Kemendes PDTT Memeriksa Pendekatan Antropologis dalam Proses Transformasi Daerah
Dalam proses merumuskan desain pembangunan dan transformasi daerah tertinggal, Kementerian Desa, Pembangunan Daerah Tertinggal, dan Transmigrasi (Kemendes PDTT) terus menyelidiki pendekatan antropologis dan sosiologis.
Dalam mengembangkan strategi untuk pembangunan dan transformasi daerah tertinggal, Kementerian Desa, Pembangunan Daerah Tertinggal, dan Transmigrasi (Kemendes PDTT) sedang mempertimbangkan pendekatan antropologis dan sosiologis. Rafdinal, Pelaksana Tugas (Plt.) Direktur Jenderal Percepatan Pembangunan Daerah Tertinggal Kemendes PDTT, mengatakan bahwa metode ini sangat penting agar rencana transformasi daerah dapat memenuhi kebutuhan masyarakat dan kondisi lokal.
Rafdinal mengatakan bahwa elemen budaya, adat, dan kearifan lokal memainkan peran penting dalam mengubah masyarakat di daerah tertinggal. Ini adalah masalah yang signifikan yang membutuhkan pendekatan yang sangat peka. Sebagai contoh, ia mengacu pada Suku Asmat, di mana tradisi nomaden masih kuat dan berdampak negatif pada angka kematian ibu dan anak. Selama perjalanan nomaden, banyak ibu melahirkan di bawah pohon, di luar fasilitas kesehatan, dengan peralatan yang sangat terbatas.

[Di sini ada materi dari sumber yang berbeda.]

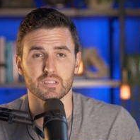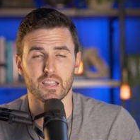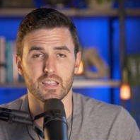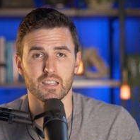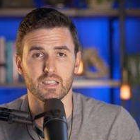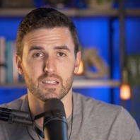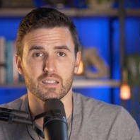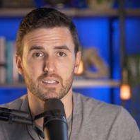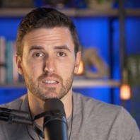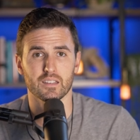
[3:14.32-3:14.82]

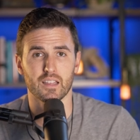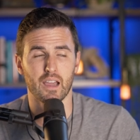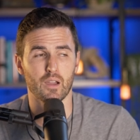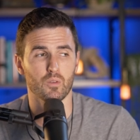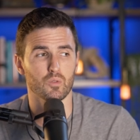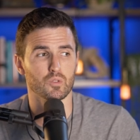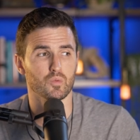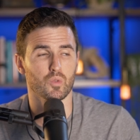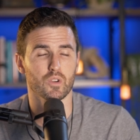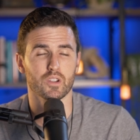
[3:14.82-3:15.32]
And
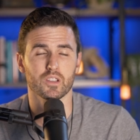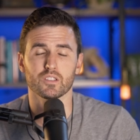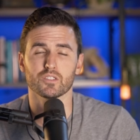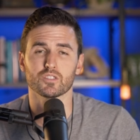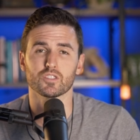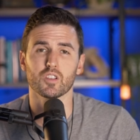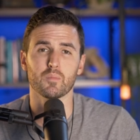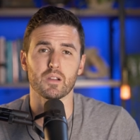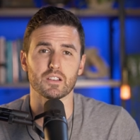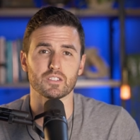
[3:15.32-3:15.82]
I was working
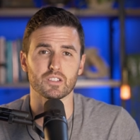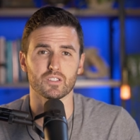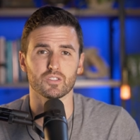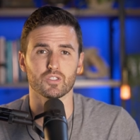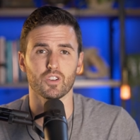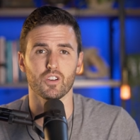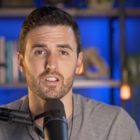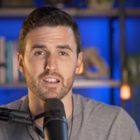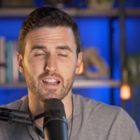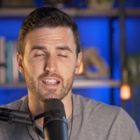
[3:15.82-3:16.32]
so much, I
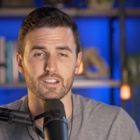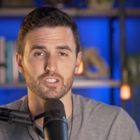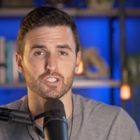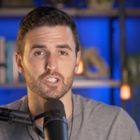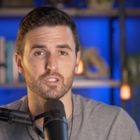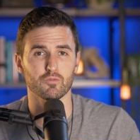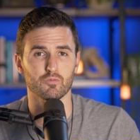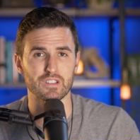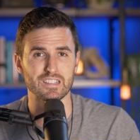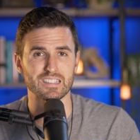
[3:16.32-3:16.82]
started
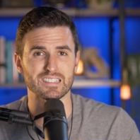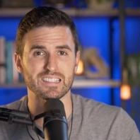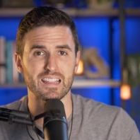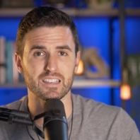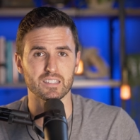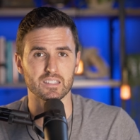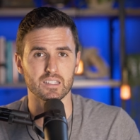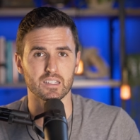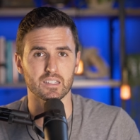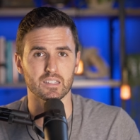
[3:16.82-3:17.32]
actually
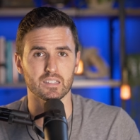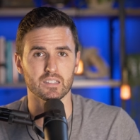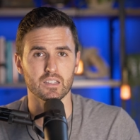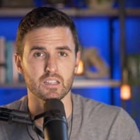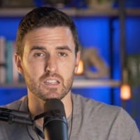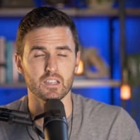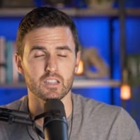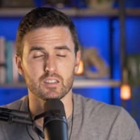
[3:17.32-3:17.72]
resenting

Untuk menyelesaikan masalah ini, Rafdinal menyarankan untuk membangun infrastruktur dasar di jalur yang sering digunakan oleh orang Asmat saat mereka bergerak.

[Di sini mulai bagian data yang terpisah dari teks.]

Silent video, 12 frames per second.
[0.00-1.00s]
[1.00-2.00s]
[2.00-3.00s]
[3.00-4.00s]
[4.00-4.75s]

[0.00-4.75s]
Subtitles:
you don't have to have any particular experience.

Rafdinal juga memberikan perhatian khusus pada sektor perekonomian Suku Asmat. Suku Asmat memiliki potensi besar dalam seni ukir patung dari kayu merbau dan matoa, yang tumbuh di hutan pedalaman Papua, meskipun pertanian subsisten kurang efektif untuk meningkatkan kesejahteraan mereka. Karena kualitas kayu yang digunakan, produk patung ini memiliki nilai jual yang tinggi dan telah menarik perhatian pasar di luar negeri.
Rafdinal mengatakan bahwa seharusnya lebih banyak perhatian diberikan pada pembangunan industri kreatif daripada memaksa orang Asmat untuk menjadi petani. Untuk memahami potensi dan kebutuhan masyarakat lokal dan untuk meningkatkan kualitas hidup di daerah tertinggal, pendekatan antropologis dan sosiologis yang berkelanjutan diperlukan.
Sejak 2015, ada penurunan dari 13.453 desa menjadi 4.850 desa pada tahun 2023. Ini menunjukkan upaya Kemendes PDTT untuk menangani masalah di daerah tertinggal.